PETUNIAS FALL FROM THE EDGE OF SPACE: On Friday, July 19th, Caleb Smith was hiking along the John Muir Trail in California's Sierra Nevada mountains when something unprecedented happened. A vase of petunias parachuted out of the sky. "They landed about 50 feet away from me," he reports. The flowers were returning from the stratosphere, where the students of Earth to Sky Calculus had sent them hours earlier to honor Cassini's historic photography of Earth through the rings of Saturn. Scroll past this pre-launch picture of the petunias to learn more about the mission:
The balloon was launched to photobomb Cassini's picture of Earth from the highest possible altitude. In addition to the petunias, the payload contained three scientific experiments, a copy of the Hitchhikers Guide to the Galaxy, and a Galileo Bobblehead. The items on board were selected competitively from more than 1056 entries suggested by Spaceweather.com readers. First place winners of the competition received free telescopes from Explore Scientific.

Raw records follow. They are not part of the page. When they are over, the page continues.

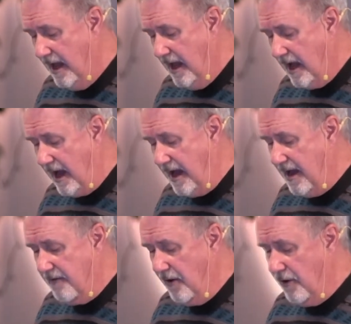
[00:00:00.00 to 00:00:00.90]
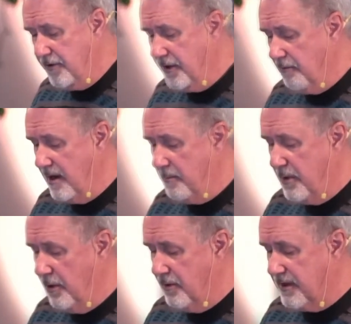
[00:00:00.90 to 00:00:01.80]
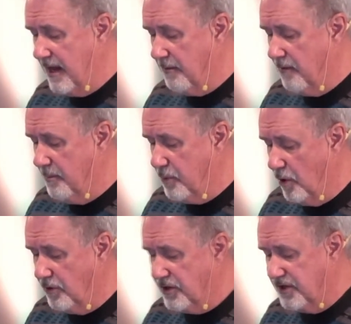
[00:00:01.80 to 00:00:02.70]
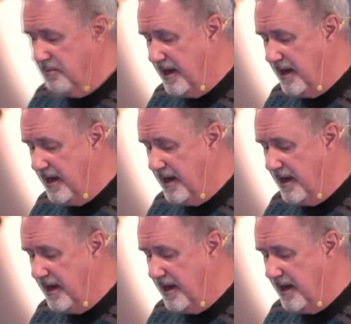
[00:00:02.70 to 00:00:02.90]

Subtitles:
I have heard the rebuke that reproaches me,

The petunias were a bouquet for the ringed planet. It honors Saturn's ancient mythology as a god of agriculture and also makes reference to the Hitchhikers Guide to the Galaxy. Fans of Douglas Adams will understand their significance!
In addition to the items aimed at Saturn, the balloon also carried a space weather experiment. A device combining a GPS altimeter and cryogenic thermometer was sent aloft to measure the height of the tropopause, the coldest layer of Earth's atmosphere. The students who launched the balloon want to see if this changes in response to solar flares and radiation storms.